We tried to maintain social distance and insisted everyone should wear a mask. But it was difficult to enforce. Of course, we were afraid of getting sick. But our determination was stronger than that. Police used tear gas and batons against demonstrators, even those who were members of the opposition or the media. They also wrote down my citizen ID number many times. I expect I could face fines or be taken to court.

At first, right-wing and government-controlled media ignored our protests. They hoped we would go away. Later, they described us as “a deadly virus cloud” hovering over the country and claimed we wanted to kill all unborn children. We also became the target of PiS supporters, who disapproved of our demands that women be free to choose whether they want to have an abortion. People spat on my car, because it is covered in stickers and slogans from the protest.

At first, I was scared.

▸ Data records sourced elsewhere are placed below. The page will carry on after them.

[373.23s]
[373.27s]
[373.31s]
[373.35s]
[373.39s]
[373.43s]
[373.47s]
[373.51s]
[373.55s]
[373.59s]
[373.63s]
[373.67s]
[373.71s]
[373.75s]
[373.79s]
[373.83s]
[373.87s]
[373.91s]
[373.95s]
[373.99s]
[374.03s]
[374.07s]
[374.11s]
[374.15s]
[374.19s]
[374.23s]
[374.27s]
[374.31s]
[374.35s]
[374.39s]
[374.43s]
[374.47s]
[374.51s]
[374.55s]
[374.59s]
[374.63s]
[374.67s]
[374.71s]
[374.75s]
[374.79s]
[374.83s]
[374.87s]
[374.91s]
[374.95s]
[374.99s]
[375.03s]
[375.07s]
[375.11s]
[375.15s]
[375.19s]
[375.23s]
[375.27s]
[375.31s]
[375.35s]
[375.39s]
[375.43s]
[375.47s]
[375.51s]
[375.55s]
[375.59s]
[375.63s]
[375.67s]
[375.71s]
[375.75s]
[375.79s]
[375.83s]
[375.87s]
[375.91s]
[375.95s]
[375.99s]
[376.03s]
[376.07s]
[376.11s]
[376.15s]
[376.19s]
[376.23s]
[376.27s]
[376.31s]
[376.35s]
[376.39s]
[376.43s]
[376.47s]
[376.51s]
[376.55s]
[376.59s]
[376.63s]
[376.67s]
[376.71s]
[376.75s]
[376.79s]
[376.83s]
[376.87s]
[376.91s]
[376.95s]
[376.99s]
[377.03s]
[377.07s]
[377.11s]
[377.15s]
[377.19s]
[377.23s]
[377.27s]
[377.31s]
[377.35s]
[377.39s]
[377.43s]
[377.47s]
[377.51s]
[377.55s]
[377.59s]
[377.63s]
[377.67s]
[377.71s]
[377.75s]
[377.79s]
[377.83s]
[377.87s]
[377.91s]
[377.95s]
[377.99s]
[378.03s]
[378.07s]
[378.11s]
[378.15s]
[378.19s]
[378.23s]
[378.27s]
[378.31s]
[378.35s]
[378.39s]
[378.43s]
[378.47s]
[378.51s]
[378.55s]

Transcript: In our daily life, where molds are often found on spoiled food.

But there were so many cars like mine in the streets, and shops and offices hung posters in their windows to show their support. We’re also better organized now: We have a network to support women who decide to have an abortion, a network of lawyers who work pro bono, printing shops that make posters and stickers for free. So many people and businesses have lent us their support. That has given me a lot of strength. It reassures me that it is worth it.

The situation is still very tense. To be honest, I’m still frightened. I know that this is a war — a war against the government and the Catholic church.

I see these protests as a form of patriotism, even if I am driven by anger. I am fed up with telling my children that they should get an education and leave the country so they can make a life somewhere else — somewhere with better work prospects and more tolerant values. I am fighting for them to be able to live here, for things to be normal again in Poland.

I’m happy that these protests echoed around the world. I hope this means that Polish society won’t be seen through the prism of PiS’ absurd and intolerant policies. What is happening here gives hope for women in other countries. It shows that it is worth fighting for your rights and freedom of choice.